彼女の理想とする友達は、彼女の言うことだけを聞いて、彼女とだけの約束を守ってくれるという、自分のわがままを通してくれるものであった。
新しいクラスで、彼女は理想通りの友達と出会う。
その友達の名は師良レイ子といい、ずっと病院にいたため、学校に友人がいなかった。
二人は一番の仲良しとなり、してほしいことをしてもらったら、必ず返すという「友情の約束」をする。
ママ子はそれにかこつけて、都合よく彼女を利用する。
更に、ママ子はレイ子に高価なプレゼントをねだり、レイ子はそれに応えようとバイトで無理をした挙句、倒れてしまう。
そして、今度は、ママ子は「友情の約束」を果たす番…」
・「第7話 鏡」
「クラスの家勝典子は学校一の美人。
女子生徒達からは総スカンをくっていたが、ブスの白井こな子は美人は美人だと典子をかばう。
非難はこな子にも向けられるが、そんな彼女を、女子生徒達の憧れ、ニヒル君がかばってくれる。

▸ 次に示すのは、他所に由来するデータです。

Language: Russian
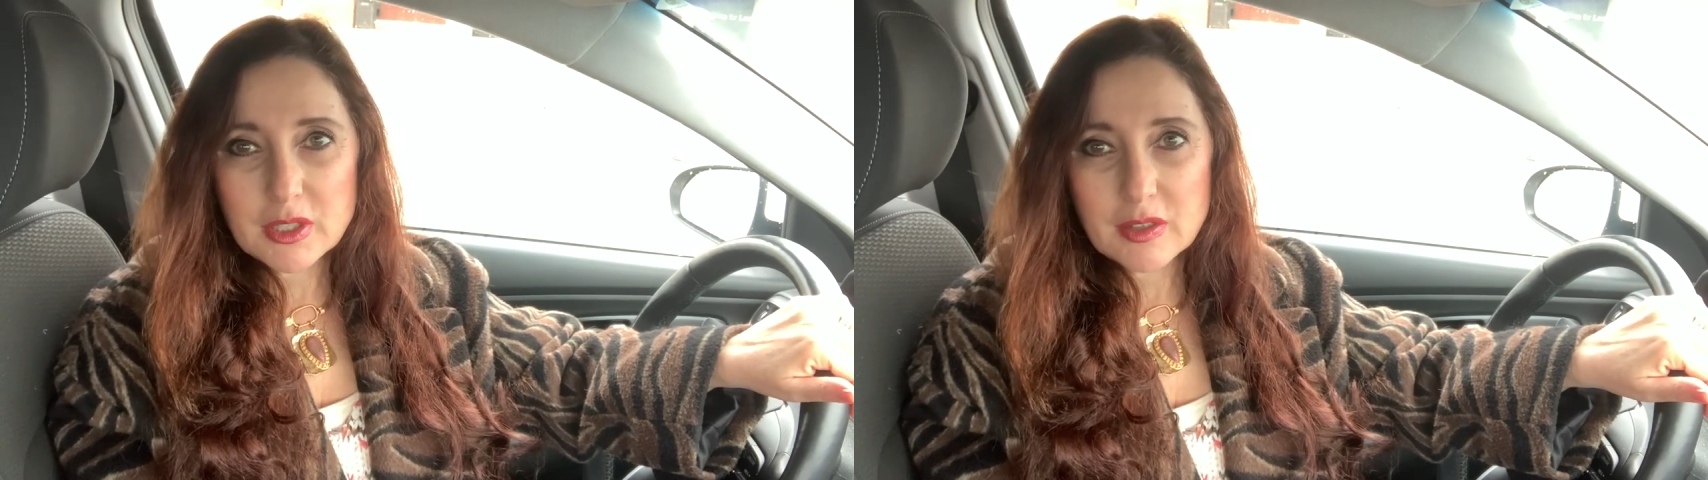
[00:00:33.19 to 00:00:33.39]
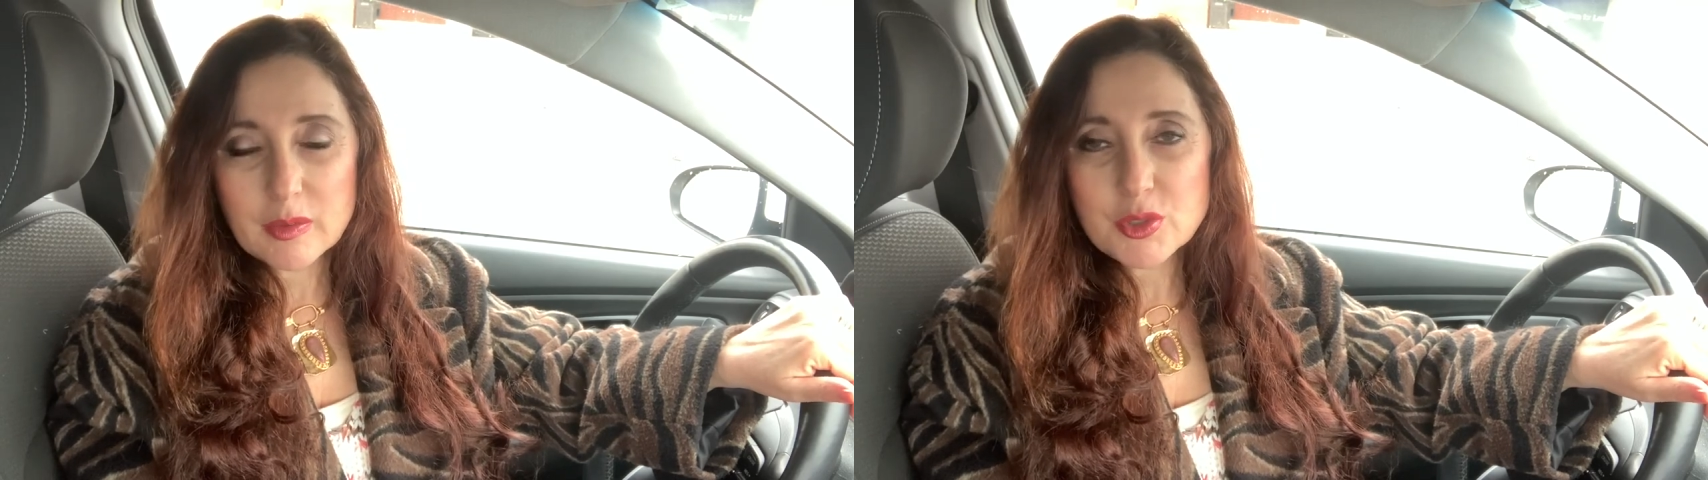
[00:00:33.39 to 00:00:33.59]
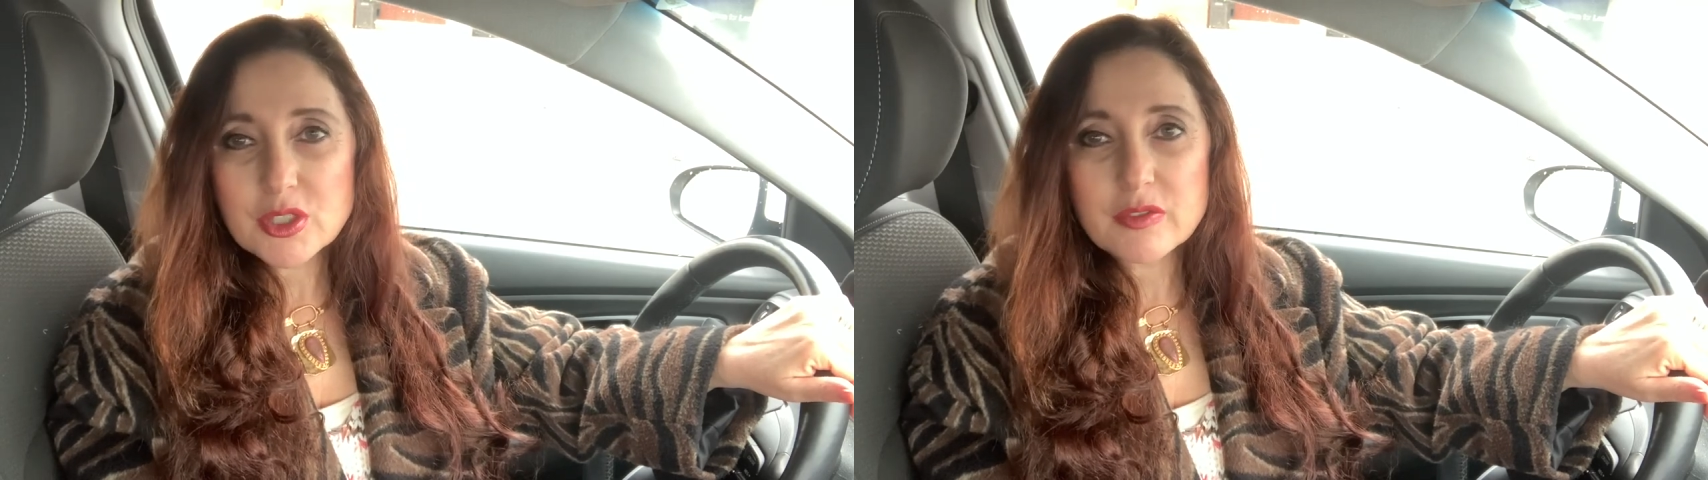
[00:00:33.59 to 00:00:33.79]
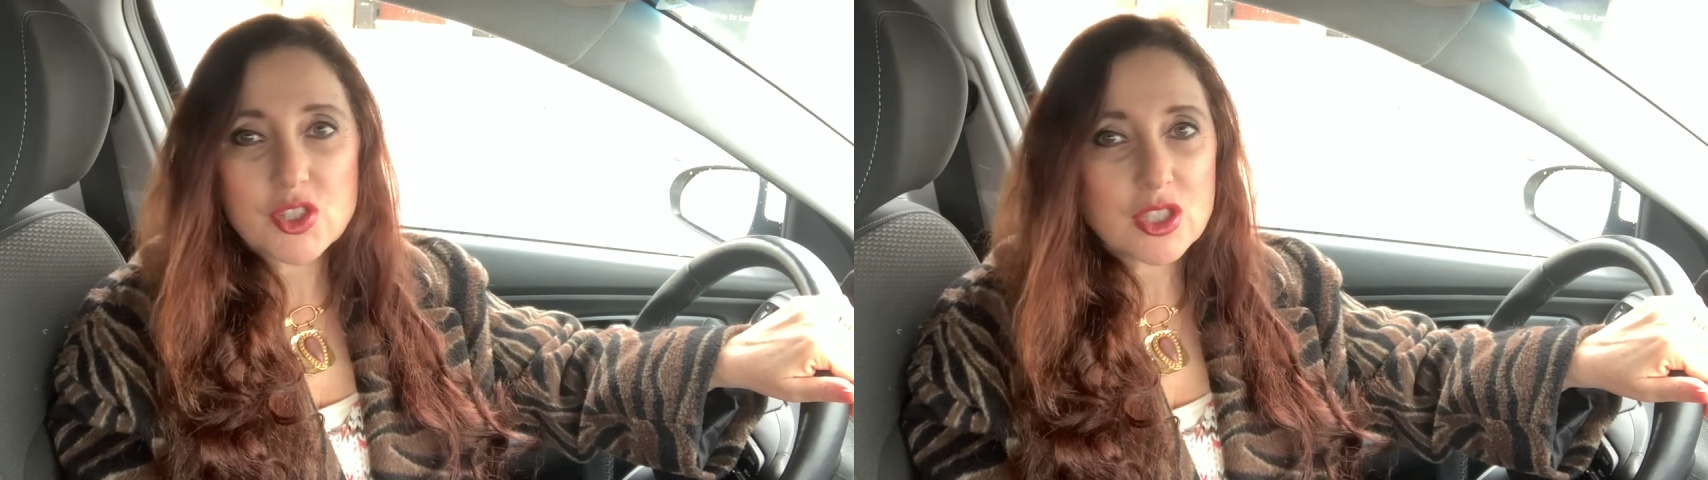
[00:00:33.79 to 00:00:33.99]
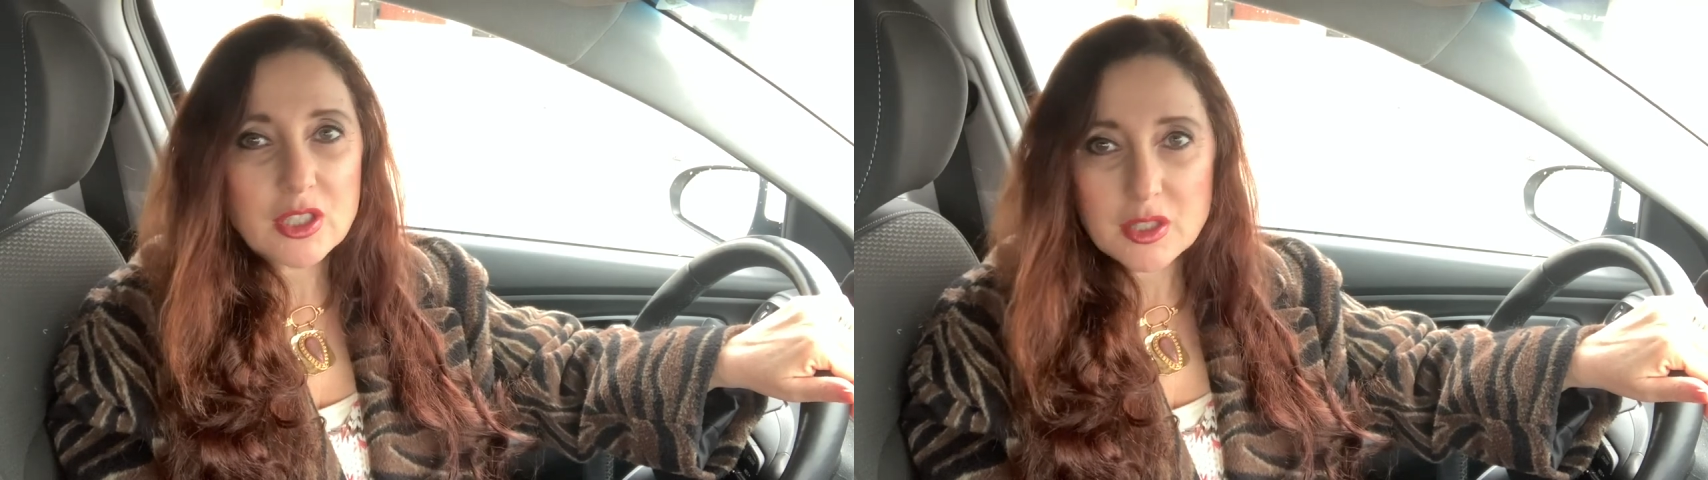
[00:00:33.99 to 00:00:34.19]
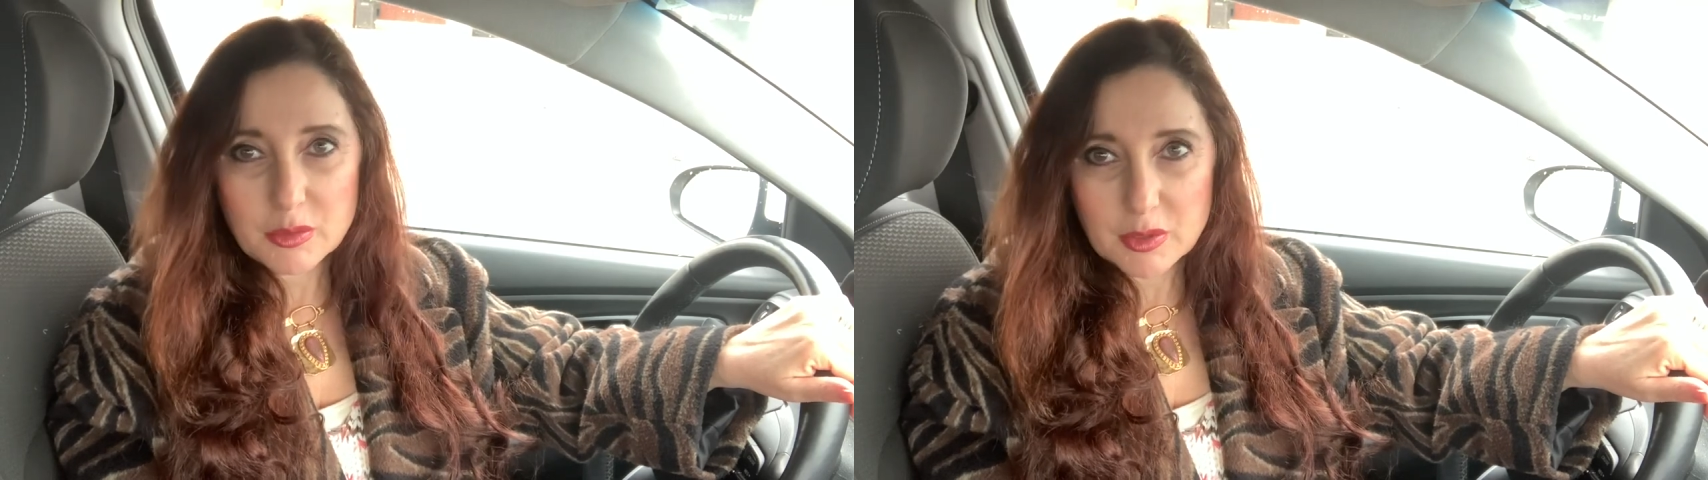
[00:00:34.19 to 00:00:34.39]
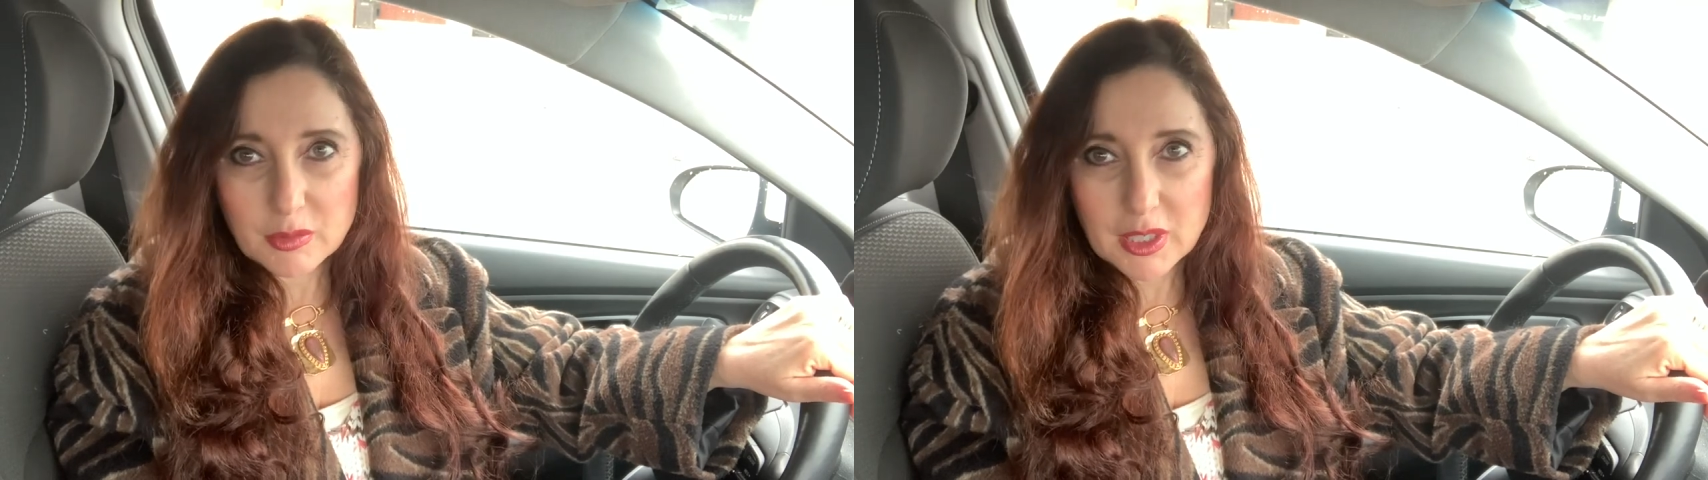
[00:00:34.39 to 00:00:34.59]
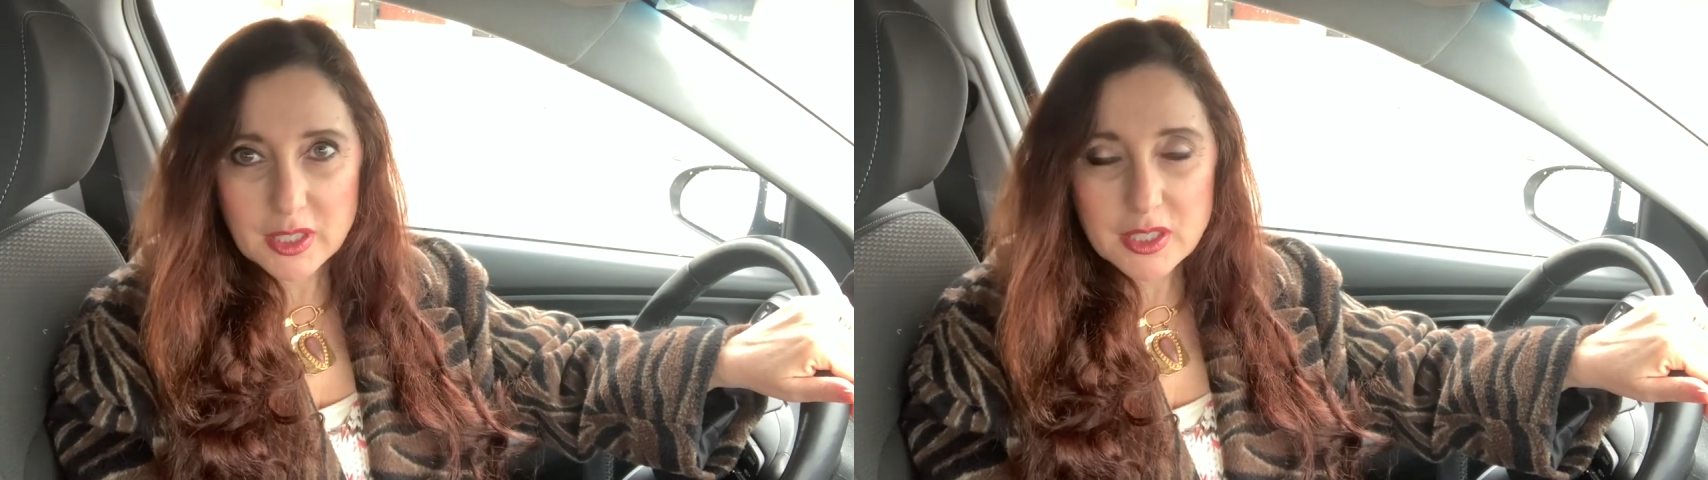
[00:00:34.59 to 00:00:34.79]
я вообще совершенно не
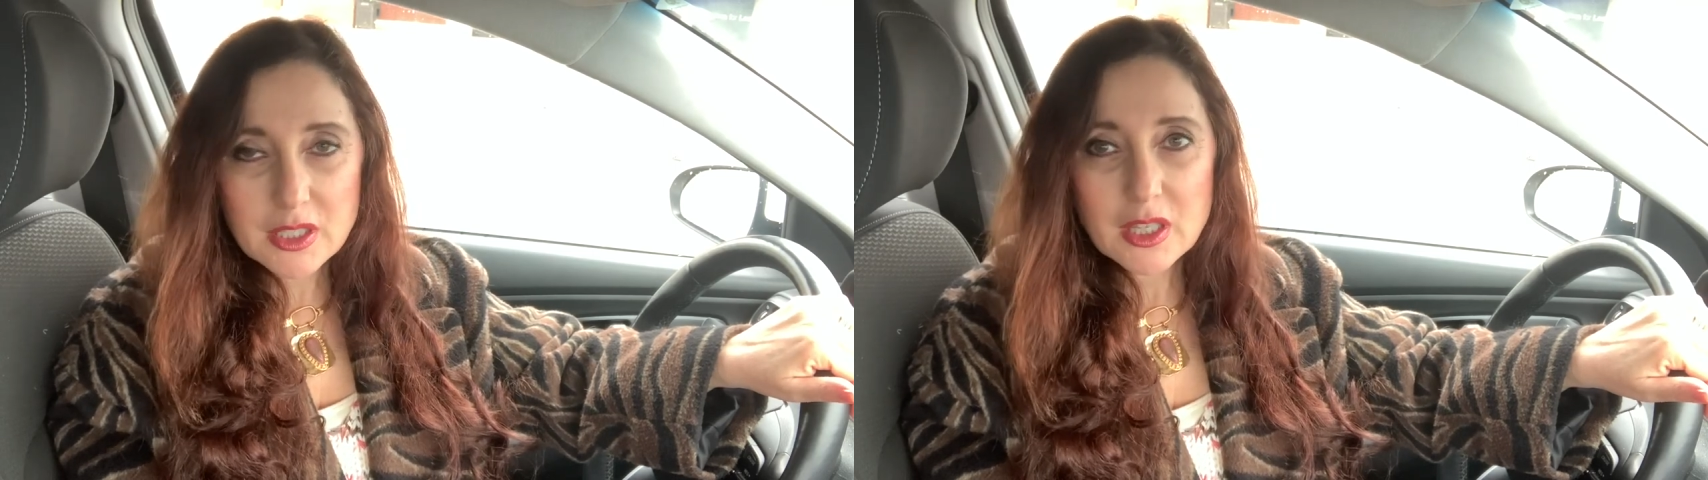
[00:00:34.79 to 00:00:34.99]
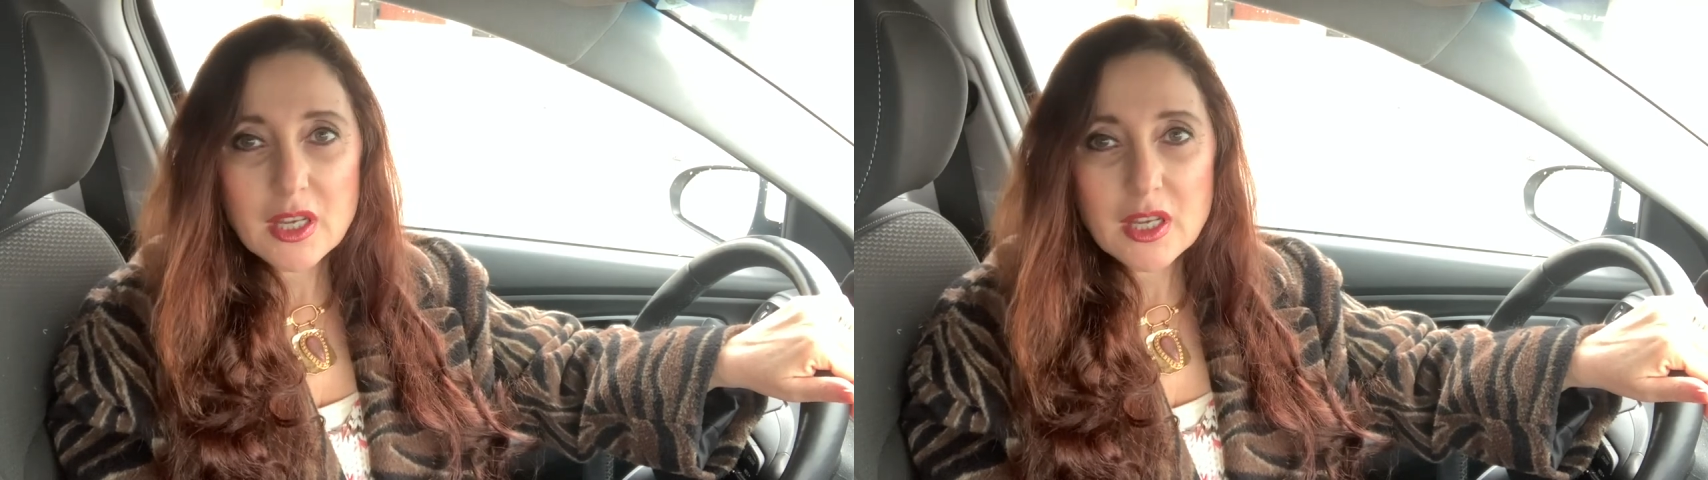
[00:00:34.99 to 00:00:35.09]
минималист.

彼に想いを寄せていたこな子は、せめて心だけでも美しくなろうと決心。
更に、家勝典子がこな子に話しかけてきて、二人は友達と言われる間柄となる。
ある日、典子は自分の美しさの秘密を語る。
彼女はもともと平凡な顔立ちだったが、古道具屋で見つけた鏡で毎日、顔を見つめ、化粧を繰り返しているうちに、美しくなっていたという。
そして、こな子に自信をもって、美しさを引き出すよう勇気づける。
こな子を励ます典子の姿はニヒルの目に留まり、二人は付き合うようになる。
こな子はニヒルの自分が向けたのは同情だけと知りつつも、やはり、典子への嫉妬を抑えられない。
ある時、こな子は典子の足をわざとひっかける。
典子は窓ガラスに顔から突っ込み、重傷を負い、悲観した典子は病院の屋上から飛び降り自殺をする。
彼女の形見として、こな子は鏡をもらうのだが…」
・「子育て岩石」(「ZOKZOK」掲載)
「ある古寺の竹藪の中にある子石地蔵。
昔、この寺には親に捨てられたり、売られたりした悲しく淋しい子供達がたくさんいたという。
その子供達はいつしか姿を消し、その代わりに、一つの石が子供のような形になる。
この石は「母の愛に飢えた子の怨念の姿」で、近づく女の子宮にもぐり込むという噂されていた。
ある日、子供の授からない女性がこの寺を訪れ、子石地蔵に触れる。
その後すぐ、女性は妊娠するが、出産の際、産みの苦しみに、赤ん坊はいらないと叫ぶ。
そのためか、産まれてきたのは、石の塊であった。
彼女は自分のせいで赤ん坊が心を閉ざしたと思い、その石に惜しみない愛情を注ぐ。
だが、夫は彼女のもとを去り、仕事に出るようになった彼女は育児に疲弊していき…」
「プレゼント」の最終巻です。
クルミちゃんがお家に帰れたのかどうか、はっきりとは明かされませんが、作者によると「きっといつか帰ります」とのことです。
あと、この単行本で注目してほしいのは「子育て岩石」。
美しく、もの悲しい幻想譚で、犬木加奈子先生にしか描けない作品だと私は思っております。
こういう作品を読むと、「犬木ワールド」の奥深さを垣間見たような心地になります。